The coherent light emitted by the laser can be focused and reflected in the same way as a light beam. The focused spot size is controlled by a choice of lenses and the distance from it to the base metal. The spot can be made as small as 0.076 mm to large areas 10 times as big. A sharply focused spot is used for welding and cutting operations. The large spot is used for heat treating. Laser welding is suitable for welding deep narrow joints with depth-to-width ratio ranging from 4 to 10.
Laser beam welding (LBW) is a welding process which produces coalescence of materials with the heat obtained from the application of a concentrated coherent light beam impinging upon the surfaces to be joined. It is a non-contact process that requires access to the weld zone from one side of the parts being welded. It is also a thermoelectric process accomplished by material evaporation and melting.
Laser-beam welding (LBW) utilizes a laser beam as the heat source. Light energy is converted into heat energy. Here, the light energy is produced from the laser source such as ruby rod in the form of monochromatic light. If the beam can be focused onto small area, it has high energy for deep penetrating capability. Beam focusing is achieved by various lens arrangements because this focusing ensures high density. LBW does not require a vacuum chamber. So, Heat Affected Zone (HAZ) is small and thermal damage to the adjacent part is negligible.
1. Working Principle
The working principle of a laser welding is shown in Figure 2.29. An intense green light is made to fall on a special man-made ruby of 10 mm in diameter having 0.05% by weight of chromium oxide. When ruby rod is exposed to the intense green light flash, the chromium atoms of crystal is excited and pumped to a high energy level beam.

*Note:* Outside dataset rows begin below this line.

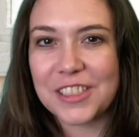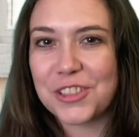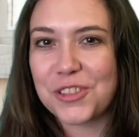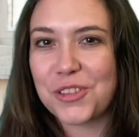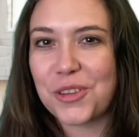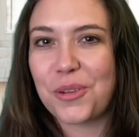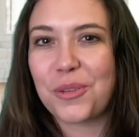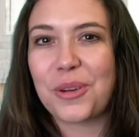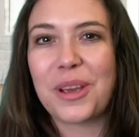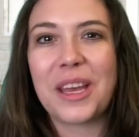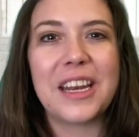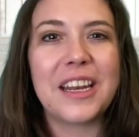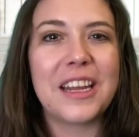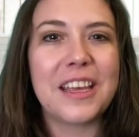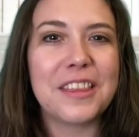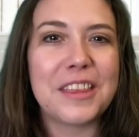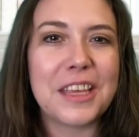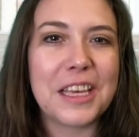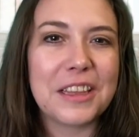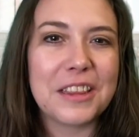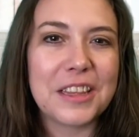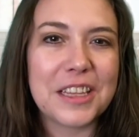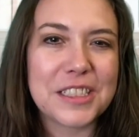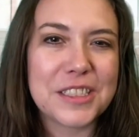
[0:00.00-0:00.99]
So
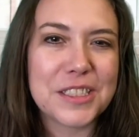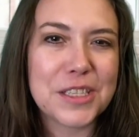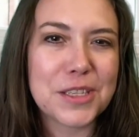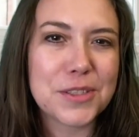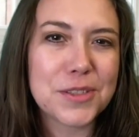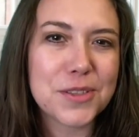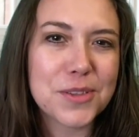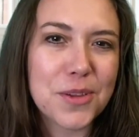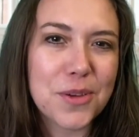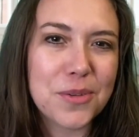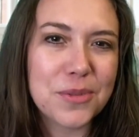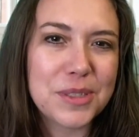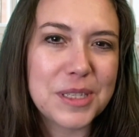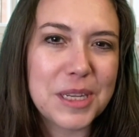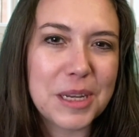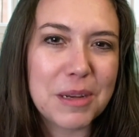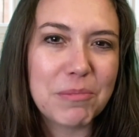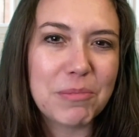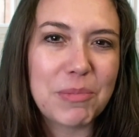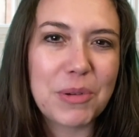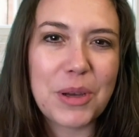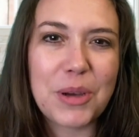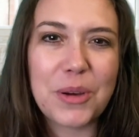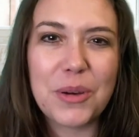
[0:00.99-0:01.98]
anything that's a slow
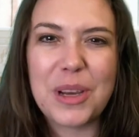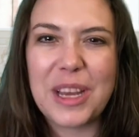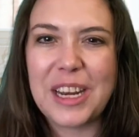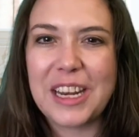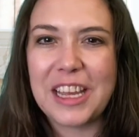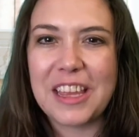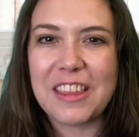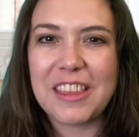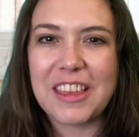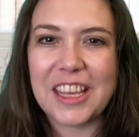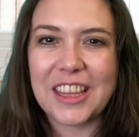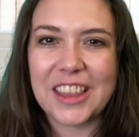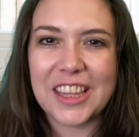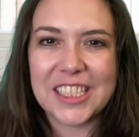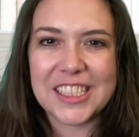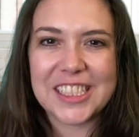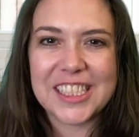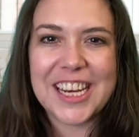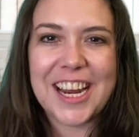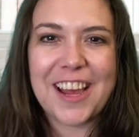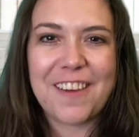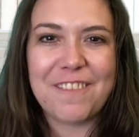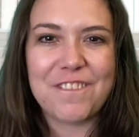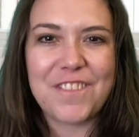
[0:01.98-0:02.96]
tempo, anything that's
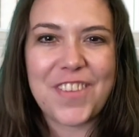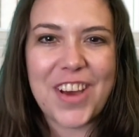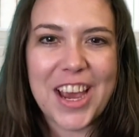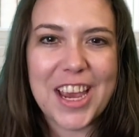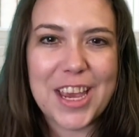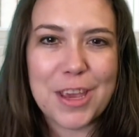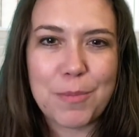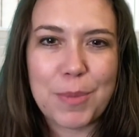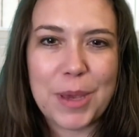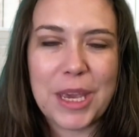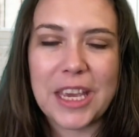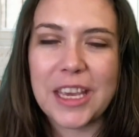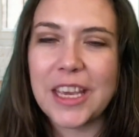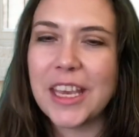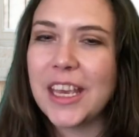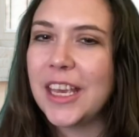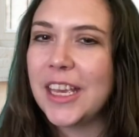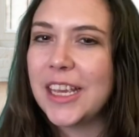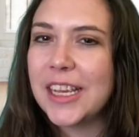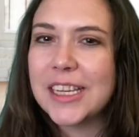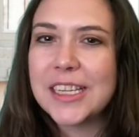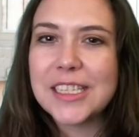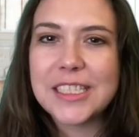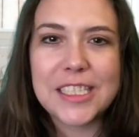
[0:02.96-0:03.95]
not vibing,
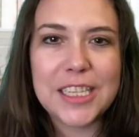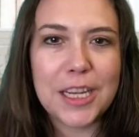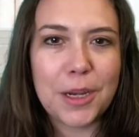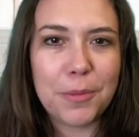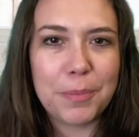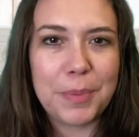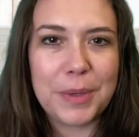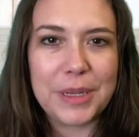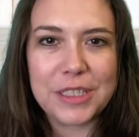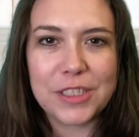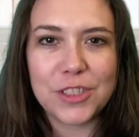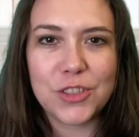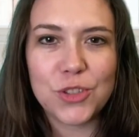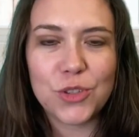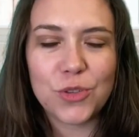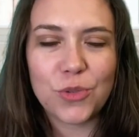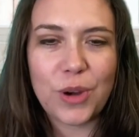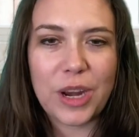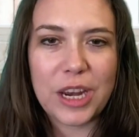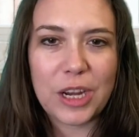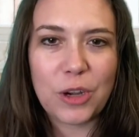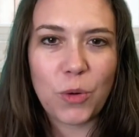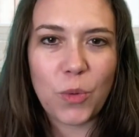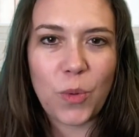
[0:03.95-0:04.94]
dump it
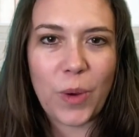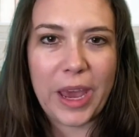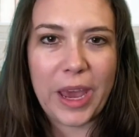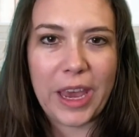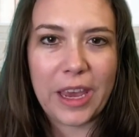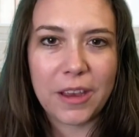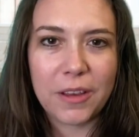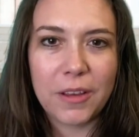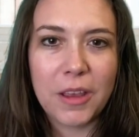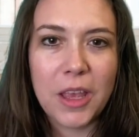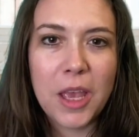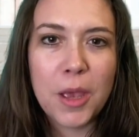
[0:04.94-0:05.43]
straight away.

Each excited atoms emits red light which is in phase with colliding red light wave. After reaching the critical intensity, the chain reaction of collisions becomes strong enough to cause a burst of red light. The red light gets continuously amplified.
The parallel ends of the rod are mirrored to enhance and bounce the red light back and forth within the rod. The mirror at the front of the rod is only a partial reflector which allows the burst of light to escape through it.
Due to electrical discharge from capacitors, the flash tube converts the electrical energy into light flashes. This high energy level is immediately reduced to intermediate and dropped to original state with the evolution of red fluorescent light.
The laser light is not only intense but also can be readily focused without loss of intensity. The laser light is focused by the focusing lens to the workpiece in the form of coherent monochromatic light. When this light energy is impacted to the workpiece, it converts into heat energy. This heat energy is sufficient to melt the materials to be welded.
2. Primary Types of Lasers used in Welding
The various laser forms that are generally used are as follows:
1. Liquid laser
2. Gas laser
3. Carbon dioxide laser
4. Solid-state laser
5. Ruby laser, and
6. Semi-conductor laser.
3.Advantages, Limitations and Applications of Laser Beam Welding
Advantages:
1. Even very small holes can also be welded.
2. There is no vacuum requirement such as an electron beam.
3. Accuracy is greater.
4. There is no heat loss.
5. There is no need of electrodes and filler metals.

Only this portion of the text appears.